Tables and select boxes have been standard for ages across all browsers what are you on about.
Like why is a fucking table now a bunch of divs?
I feel like I was there at the genesis of this one. Originally, people used tables for layout because there was nothing else. Dreamweaver and similar wysiwyg editors that code-o-phobes used those days produced table hellish markup that looked reasonable to people on screens with fixed resolutions, but was absolutely abysmal as far as legibility and maintenance.

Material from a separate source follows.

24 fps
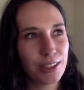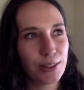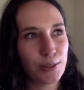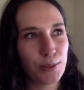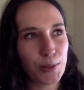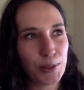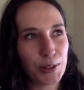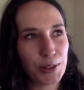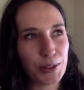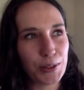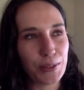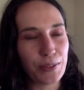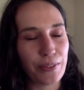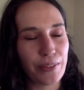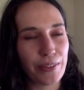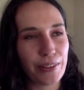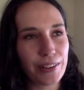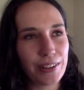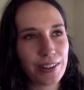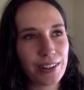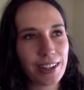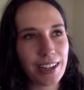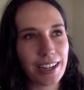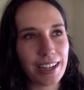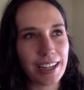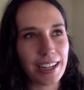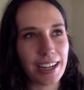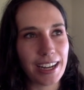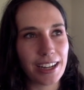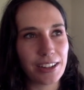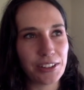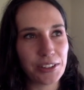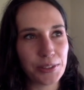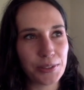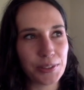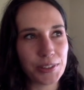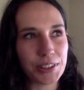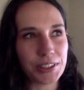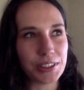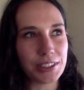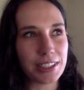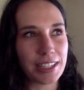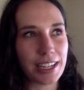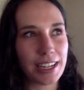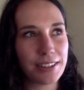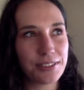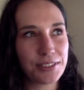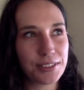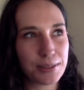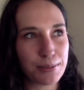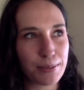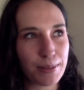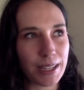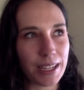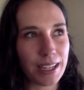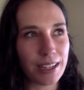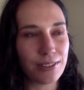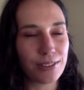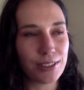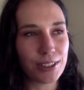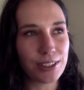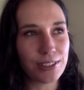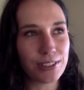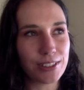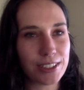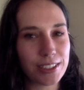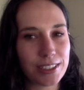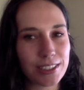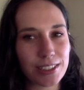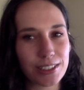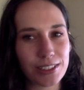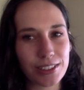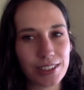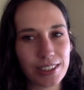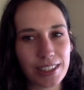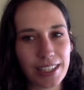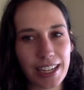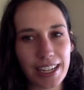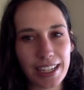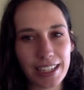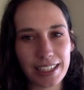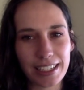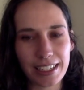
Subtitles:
what you want and how you want your life to be and what you want it to look like.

Then, over time, people righteously hated that and called it an anti-pattern. The original people that wanted semantic layouts and championed CSS in the early days had nuance, but the kiddos learning from them did not. So they thought it was “tables bad!” and they rushed off to please their senior devs by putting tabular data into complicated bullshit elements that were already semantically correct as tables.
I recently installed NoScript, and it’s truly eye-opening the number of pages that “require” JS just to show me a page that has literally no reason to require JS. It’s abysmal.

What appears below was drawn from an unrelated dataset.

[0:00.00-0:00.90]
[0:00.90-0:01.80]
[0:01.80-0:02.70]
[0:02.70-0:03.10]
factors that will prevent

Long-time NoScript user. I only allow scripts to run that actually need to run, and some I forever-block everywhere just on principle (looking at you Google). Except for sites like banking, if a site won’t run without garbage javascript it’s quite easy to just go elsewhere where the signal-to-noise ratio is smarter.
websites that scroll wrong, and then they stop dead on some animation. Automatic nope on the product.
Pants and suits coming in slim fit. Went to Macy’s, they had like 5-6 of the maybe 8 clothing things with only slim fit. Mf this is fucking McDs loving USA. Ain’t nobody got time for that slim fit nonsense. Why do people not realize that shit also makes the rise some uncomfortable? At that point you just hate have testicles to the point that you may as well admit you’re into a fetish.
I’m a skinny American, and it’s very difficult to find clothes that fit me right—always has been.
Tried on a pair of slim cut jeans the other day in a box store, and the thigh fit like a pair of pantaloons. This is partly due to the trend toward baggier fits (kill me), and even one of my go-to brands sits a little more loosely than I’d like, at the moment.
On one hand, I can still walk into the store I shopped at in high school, pick up my size and cut of pant, and walk out without trying them on, knowing that they will work. On the other hand, I’d like to walk into a store for adults and be able to find my size in a cut that fits.
I knew two years ago when I saw that rich white lady wearing what looked like Jncos for rich white ladies that I was about to get fucked by the resurgence of late 90s fashion styles. Baggy doesn’t look good on someone who looks like they were built out of toothpicks.
All this to say: chin up! Your time is coming!